Mazzure maneja la cámara con cierto pudor, como si quisiera eludir
el golpe bajo de la postal turística. Recorre veladamente la belleza
del Malecón, los misterios de la Habana Vieja, la geografía
de los ritos ancestrales, capturándolos en función de los
personajes que cobija. El canillita que vende en la calle ejemplares del
periódico oficial El rebelde dice: Los Van Van me hacen feliz.
Chicas de colegio primario repiten con picardía las ingenuas alusiones
sexuales del tema El negro está cocinando, y al lado,
la maestra, una mulata gorda y celosa de su deber, protesta: Estas
no son las canciones que nosotros les enseñamos.
La tensión política, que se manifiesta durante casi todo
el film de manera solapada, elíptica, se materializa cuando la
realidad lo impone. Una adolescente confiesa que los Van Van nos
representan a nosotros... son nosotros. Inmediatamente, la cámara
se traslada al aeropuerto de Miami, donde las pancartas levantadas por
exiliados cubanos anticastristas politizan lo aparentemente aséptico.
Dicen: Van Van go home, o Cuba sí, Castro no.
Pretenden boicotear su primera incursión en territorio estadounidense.

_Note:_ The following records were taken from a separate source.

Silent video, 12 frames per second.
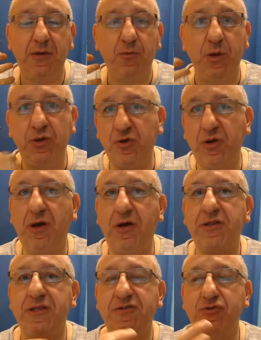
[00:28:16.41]
When you
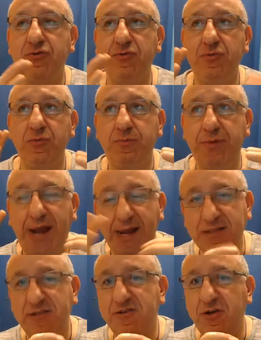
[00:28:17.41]
allow this to
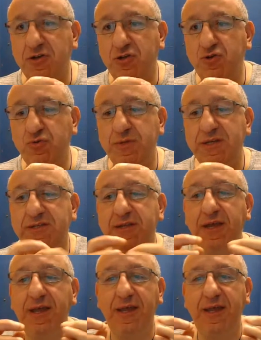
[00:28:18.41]
practice on humans,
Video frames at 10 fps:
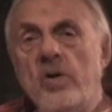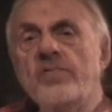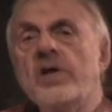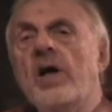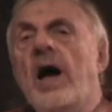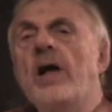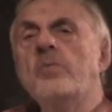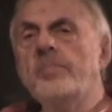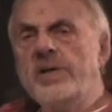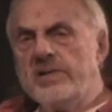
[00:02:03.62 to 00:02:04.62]
of the guide
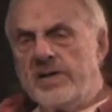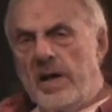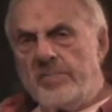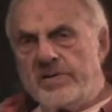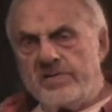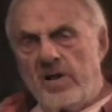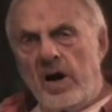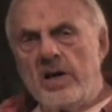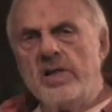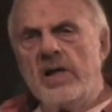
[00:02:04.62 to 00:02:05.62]
will be to get me
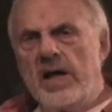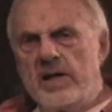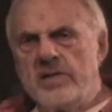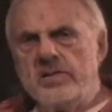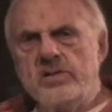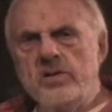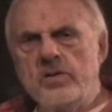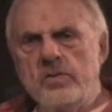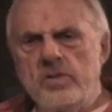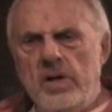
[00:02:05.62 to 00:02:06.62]
started and
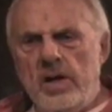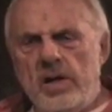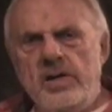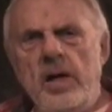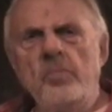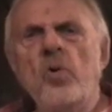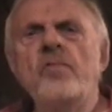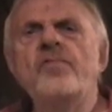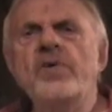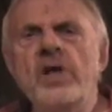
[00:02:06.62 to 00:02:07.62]
to get more
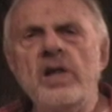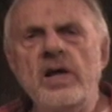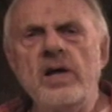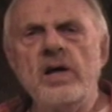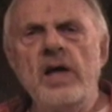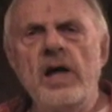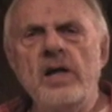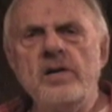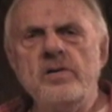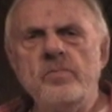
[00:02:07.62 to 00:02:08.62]
feeling
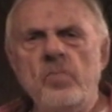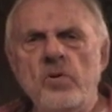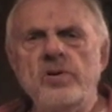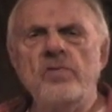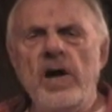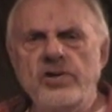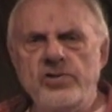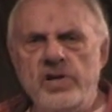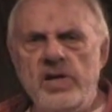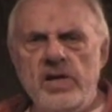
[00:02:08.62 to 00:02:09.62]
and more
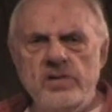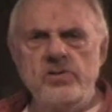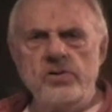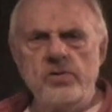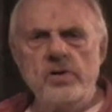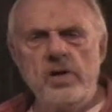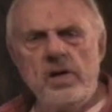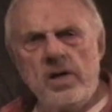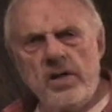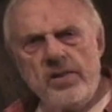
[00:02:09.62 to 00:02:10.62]
direction into
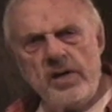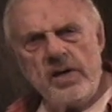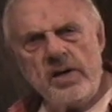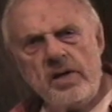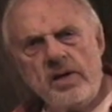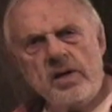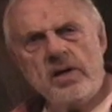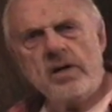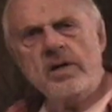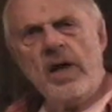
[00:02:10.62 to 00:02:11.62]
the
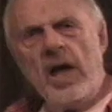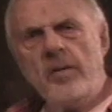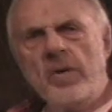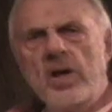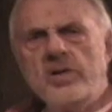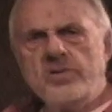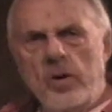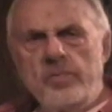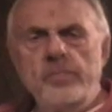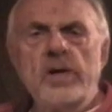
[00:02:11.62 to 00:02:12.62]
game.
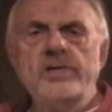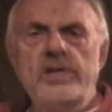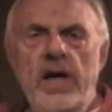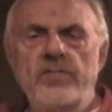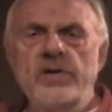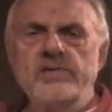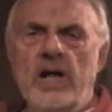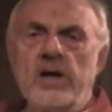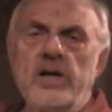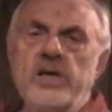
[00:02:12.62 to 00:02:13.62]
So David is
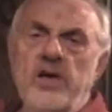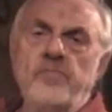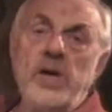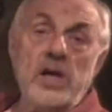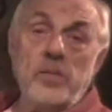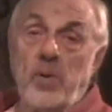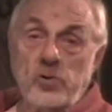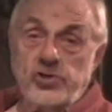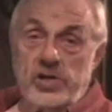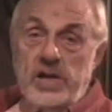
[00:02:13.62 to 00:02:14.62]
now going to give me an
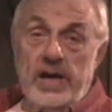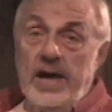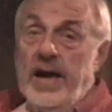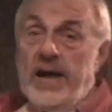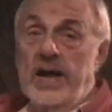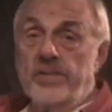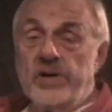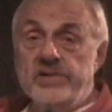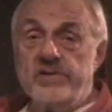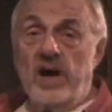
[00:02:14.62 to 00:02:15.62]
emotion, and I'm
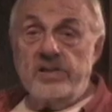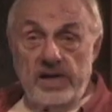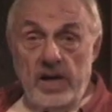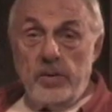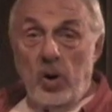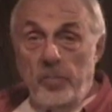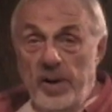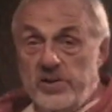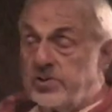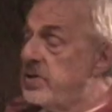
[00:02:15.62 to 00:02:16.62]
going to start the emo
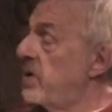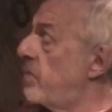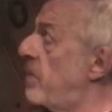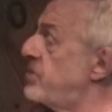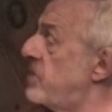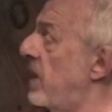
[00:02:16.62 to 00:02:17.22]
pitch. What would you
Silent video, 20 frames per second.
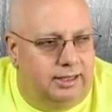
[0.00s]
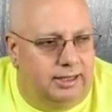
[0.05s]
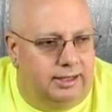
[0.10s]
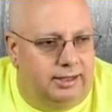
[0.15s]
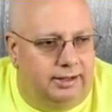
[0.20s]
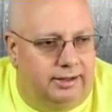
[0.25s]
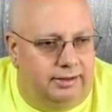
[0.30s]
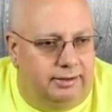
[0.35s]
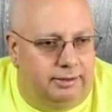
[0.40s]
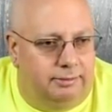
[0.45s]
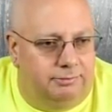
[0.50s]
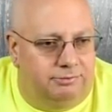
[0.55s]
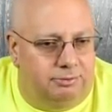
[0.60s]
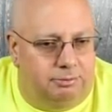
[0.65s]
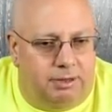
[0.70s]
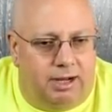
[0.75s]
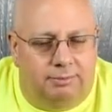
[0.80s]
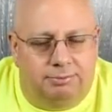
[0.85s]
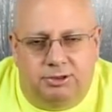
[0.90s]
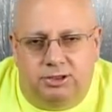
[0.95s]
um,
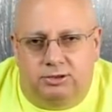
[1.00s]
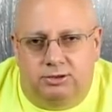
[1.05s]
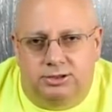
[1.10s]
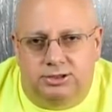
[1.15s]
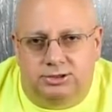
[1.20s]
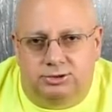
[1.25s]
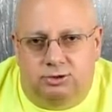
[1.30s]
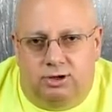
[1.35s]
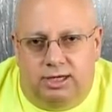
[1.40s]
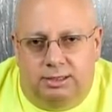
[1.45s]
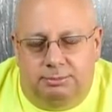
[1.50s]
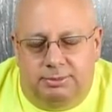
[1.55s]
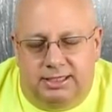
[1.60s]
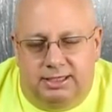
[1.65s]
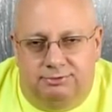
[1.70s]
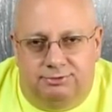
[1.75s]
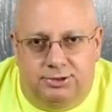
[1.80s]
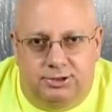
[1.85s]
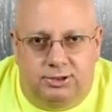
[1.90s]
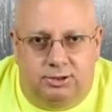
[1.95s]
from optical
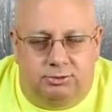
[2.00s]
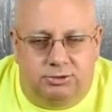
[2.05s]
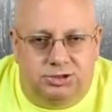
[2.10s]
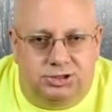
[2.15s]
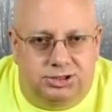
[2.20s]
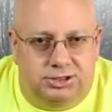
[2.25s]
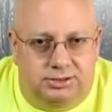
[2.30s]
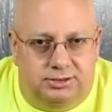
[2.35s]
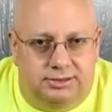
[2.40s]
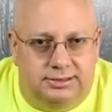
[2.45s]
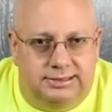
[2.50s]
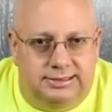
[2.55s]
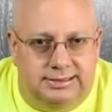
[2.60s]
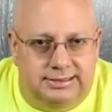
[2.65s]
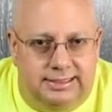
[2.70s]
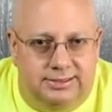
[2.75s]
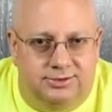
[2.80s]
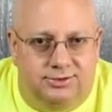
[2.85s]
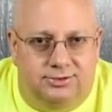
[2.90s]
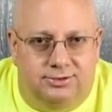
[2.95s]
astronomy if you don't chill the
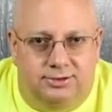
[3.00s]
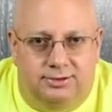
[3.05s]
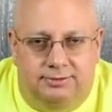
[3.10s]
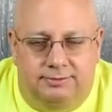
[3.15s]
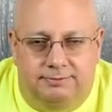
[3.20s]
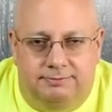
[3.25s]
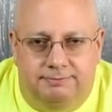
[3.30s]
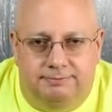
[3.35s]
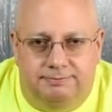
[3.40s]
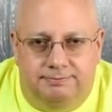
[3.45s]
sensor.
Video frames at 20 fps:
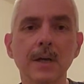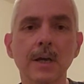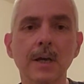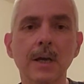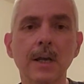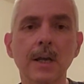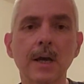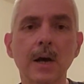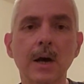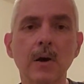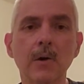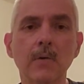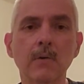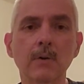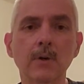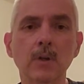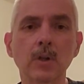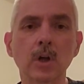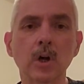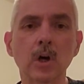and however
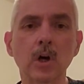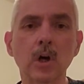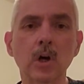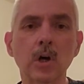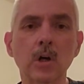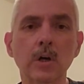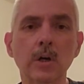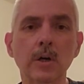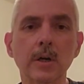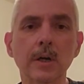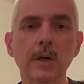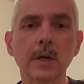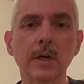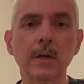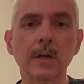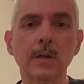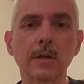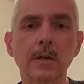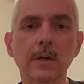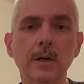long it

En medio de la crisis, los Van Van (que nunca fueron la banda
oficial de la revolución, y hasta llegaron a sufrir censuras) ironizan
sobre el voltaje de conflictividad canturreando canciones de Celia Cruz,
y finalmente tocan en el Miami Arena, y aunque afuera hay protestas, adentro
es una fiesta. Mayito, el más simpático de los Van Van,
actitud de rapper neoyorquino, dice, sin embargo: Fue desagradable
ver que había gente amenazada, que no se los quería dejar
bailar. Nos cuestionan la libertad y ellos son menos libres que nosotros...
¡Empezó la fiesta! también puede acreditarse el milagro
de mostrar a un Silvio Rodríguez jocoso y hasta bailarín,
en una presentación conjunta con la orquesta. Así de contagiosos
son los Van Van. Si la gente no baila,estamos perdidos, pontifica
Formell, un sonero genuino con aspecto de profesor de filosofía.
Y la película, más allá de la filmación de
shows y reportajes a protagonistas y testigos, sabe reflejar lo esencial:
la alegría musical de un pueblo, que se transmite de generación
en generación más allá de los avatares políticos.